Fair enough. Interestingly, if I replace “coordinate with” with “communicate a nuanced belief to”, my reaction changes radically, in favor of numbers shaped like yours. I’ll have to think more about why those concepts are so different.
Nod. The claim here is specifically about how much nuance can be relevant to your coordination, not how many people you can coordinate with. (If this failed to come across, that also says something about communicating nuance being hard)
I think I was taking “coordination” in the narrow sense of incenting people to do actions toward a relatively straightforward goal that they may or may not share. In that view, nuance is the enemy of coordination, and most of the work is simplifying the instructions so that it’s OK that there’s not much information transmitted. If the goal is communication, rather than near-term action, you can’t avoid the necessity of detail.

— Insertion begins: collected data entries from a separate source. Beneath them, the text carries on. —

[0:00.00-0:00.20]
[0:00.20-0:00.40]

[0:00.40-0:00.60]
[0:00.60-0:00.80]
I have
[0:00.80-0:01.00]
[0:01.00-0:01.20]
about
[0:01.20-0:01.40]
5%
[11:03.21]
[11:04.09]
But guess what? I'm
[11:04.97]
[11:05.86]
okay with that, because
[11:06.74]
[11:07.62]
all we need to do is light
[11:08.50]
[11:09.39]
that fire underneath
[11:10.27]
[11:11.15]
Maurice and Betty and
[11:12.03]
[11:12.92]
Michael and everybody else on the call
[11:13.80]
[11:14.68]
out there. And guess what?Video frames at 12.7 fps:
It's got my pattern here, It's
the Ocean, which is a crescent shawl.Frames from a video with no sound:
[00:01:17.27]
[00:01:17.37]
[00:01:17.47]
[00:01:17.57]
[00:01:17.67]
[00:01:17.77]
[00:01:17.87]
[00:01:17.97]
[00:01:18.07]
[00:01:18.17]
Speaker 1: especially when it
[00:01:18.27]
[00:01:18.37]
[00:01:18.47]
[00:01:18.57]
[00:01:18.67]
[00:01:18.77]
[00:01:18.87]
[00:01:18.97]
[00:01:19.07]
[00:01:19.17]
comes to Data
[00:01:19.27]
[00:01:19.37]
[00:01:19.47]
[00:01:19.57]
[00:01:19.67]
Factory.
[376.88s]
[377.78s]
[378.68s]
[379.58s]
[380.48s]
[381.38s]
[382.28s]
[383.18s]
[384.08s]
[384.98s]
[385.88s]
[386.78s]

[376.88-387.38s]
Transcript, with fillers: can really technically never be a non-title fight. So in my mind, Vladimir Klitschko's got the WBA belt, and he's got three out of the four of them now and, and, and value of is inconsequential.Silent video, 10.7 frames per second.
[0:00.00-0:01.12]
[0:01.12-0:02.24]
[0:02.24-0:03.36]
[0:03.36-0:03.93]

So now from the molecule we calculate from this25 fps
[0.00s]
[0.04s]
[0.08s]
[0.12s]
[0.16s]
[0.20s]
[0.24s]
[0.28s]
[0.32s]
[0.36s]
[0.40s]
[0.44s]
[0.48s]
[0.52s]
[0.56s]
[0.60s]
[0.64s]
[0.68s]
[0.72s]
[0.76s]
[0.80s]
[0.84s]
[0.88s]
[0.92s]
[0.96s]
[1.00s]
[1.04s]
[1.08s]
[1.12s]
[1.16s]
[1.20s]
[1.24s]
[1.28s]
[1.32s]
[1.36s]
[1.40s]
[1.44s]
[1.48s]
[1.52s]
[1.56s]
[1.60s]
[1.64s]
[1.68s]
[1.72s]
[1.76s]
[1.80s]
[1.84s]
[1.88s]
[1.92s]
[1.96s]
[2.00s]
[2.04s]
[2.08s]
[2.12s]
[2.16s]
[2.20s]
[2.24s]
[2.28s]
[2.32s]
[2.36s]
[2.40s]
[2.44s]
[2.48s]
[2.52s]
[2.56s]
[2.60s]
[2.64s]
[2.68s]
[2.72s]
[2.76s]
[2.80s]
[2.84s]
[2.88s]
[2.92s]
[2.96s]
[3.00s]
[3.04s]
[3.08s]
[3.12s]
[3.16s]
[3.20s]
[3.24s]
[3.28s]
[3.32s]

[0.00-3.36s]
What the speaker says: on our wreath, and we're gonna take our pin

The whole point is that coordination looks different at different scales.
So, I think I was looking at this through a nonstandard frame (Maybe more nonstandard than I thought). There are two different sets of numbers in this post:
— 4.3 million words worth of nuance
— 200,000 words of nuance
— 50,000 words
— 1 blogpost (1-2k words)
— 4 words
And separately:
— 1-4 people
— 10 people
— 100 people
— 1000 people
— 10,000 people+
While I’m not very confident about any of the numbers, I am more confident in the first set of numbers than the second set.
If I look out into the world, I see clear failures (and successes) of communication strategies that cluster around different strata of communication bandwidth. And in particular, there is clearly some point at which the bandwidth collapses to 3-6 words.